• [DATA]:
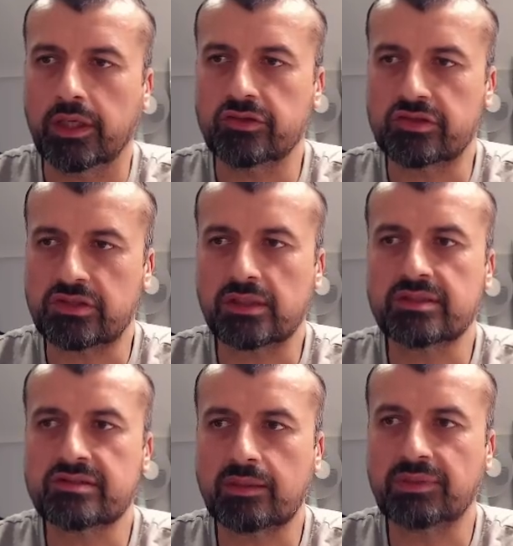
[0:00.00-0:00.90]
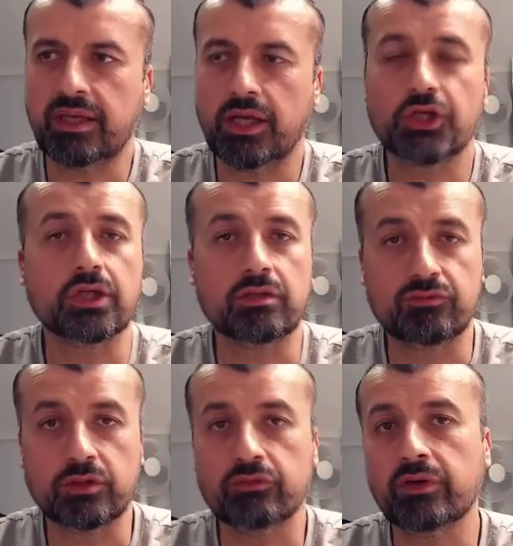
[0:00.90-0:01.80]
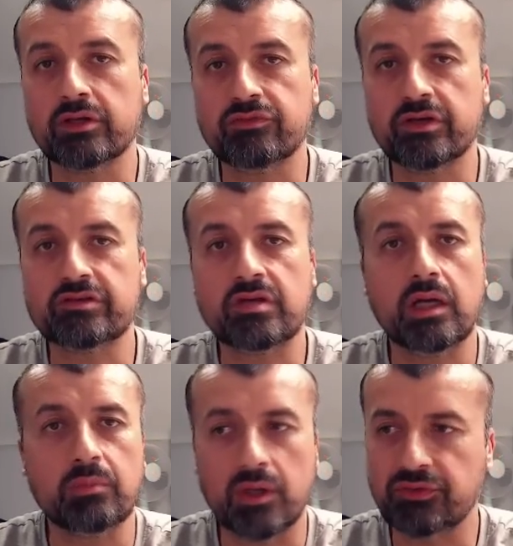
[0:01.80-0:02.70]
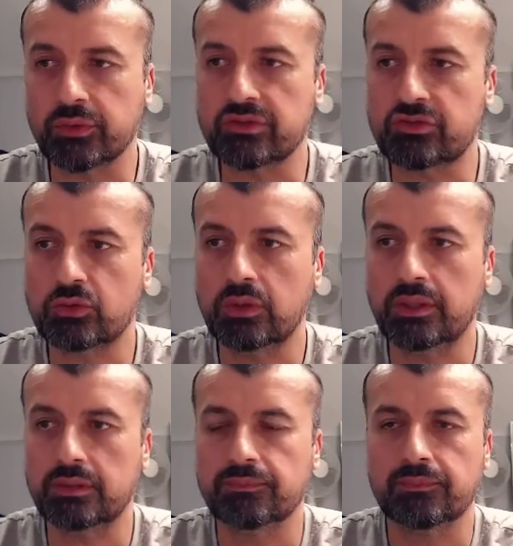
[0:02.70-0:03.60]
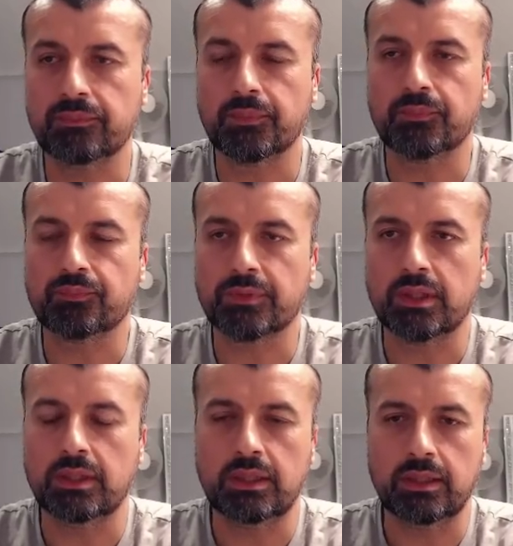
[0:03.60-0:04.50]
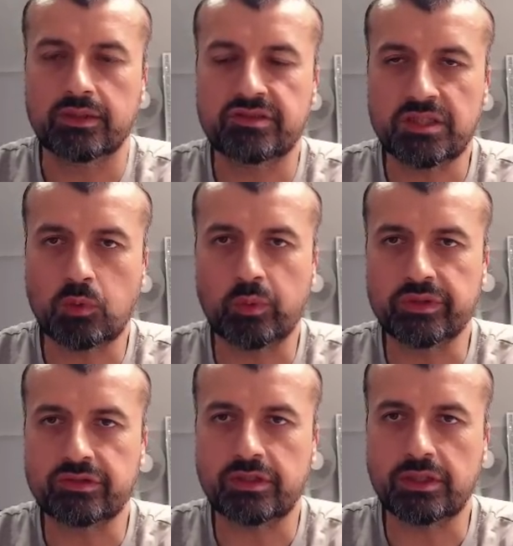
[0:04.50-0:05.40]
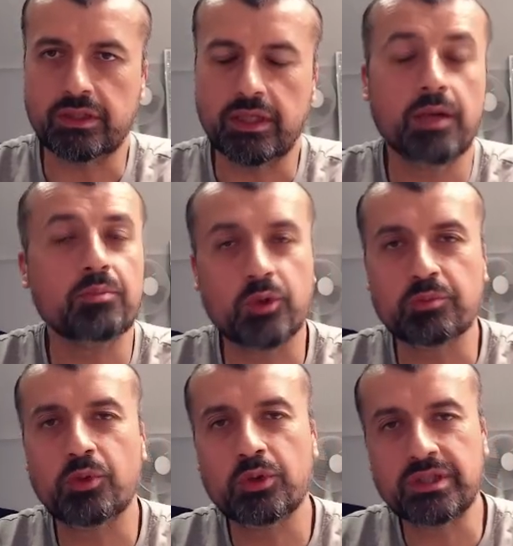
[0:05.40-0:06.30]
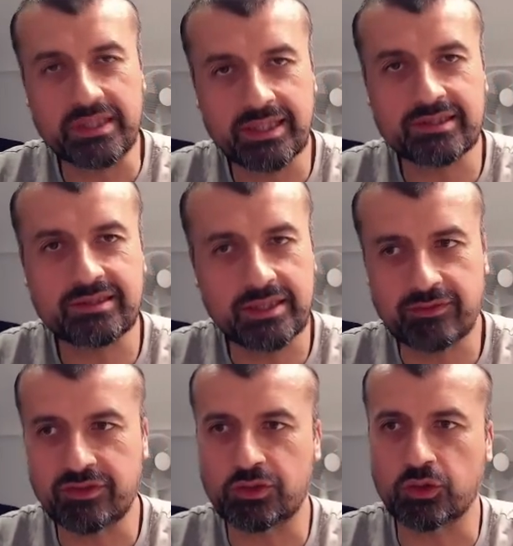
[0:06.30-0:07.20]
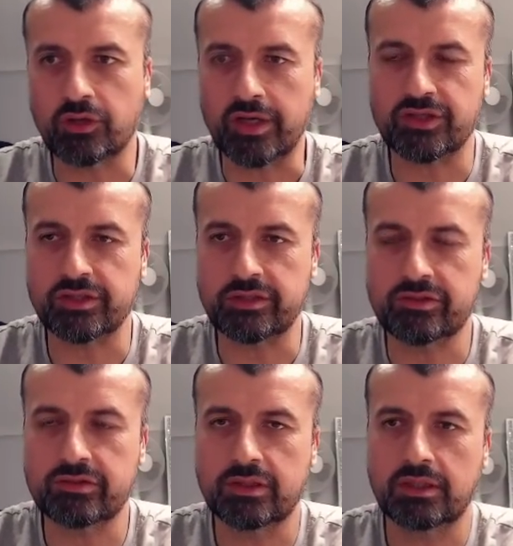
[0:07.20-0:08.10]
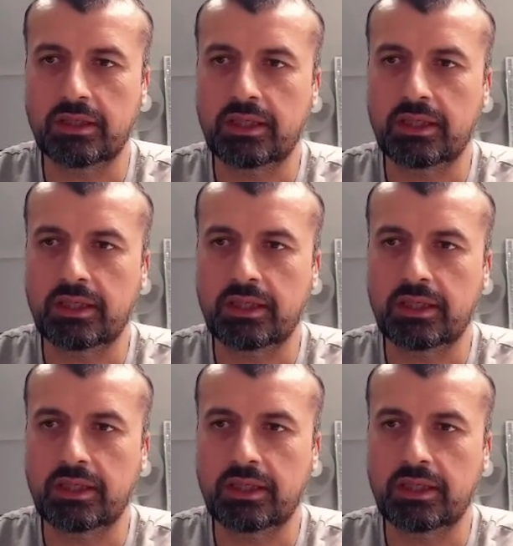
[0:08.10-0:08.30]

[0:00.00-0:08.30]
Okay, so starting this application for the very first time after you install it. Let's see what we see. And more importantly, let's see if it still crashes.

• [TRY IT]: Retype everything in the entries exactly except the pictures.

• [ANSWER FOR THE TASK]:
[0:00.00-0:00.90]
[0:00.90-0:01.80]
[0:01.80-0:02.70]
[0:02.70-0:03.60]
[0:03.60-0:04.50]
[0:04.50-0:05.40]
[0:05.40-0:06.30]
[0:06.30-0:07.20]
[0:07.20-0:08.10]
[0:08.10-0:08.30]

[0:00.00-0:08.30]
Okay, so starting this application for the very first time after you install it. Let's see what we see. And more importantly, let's see if it still crashes.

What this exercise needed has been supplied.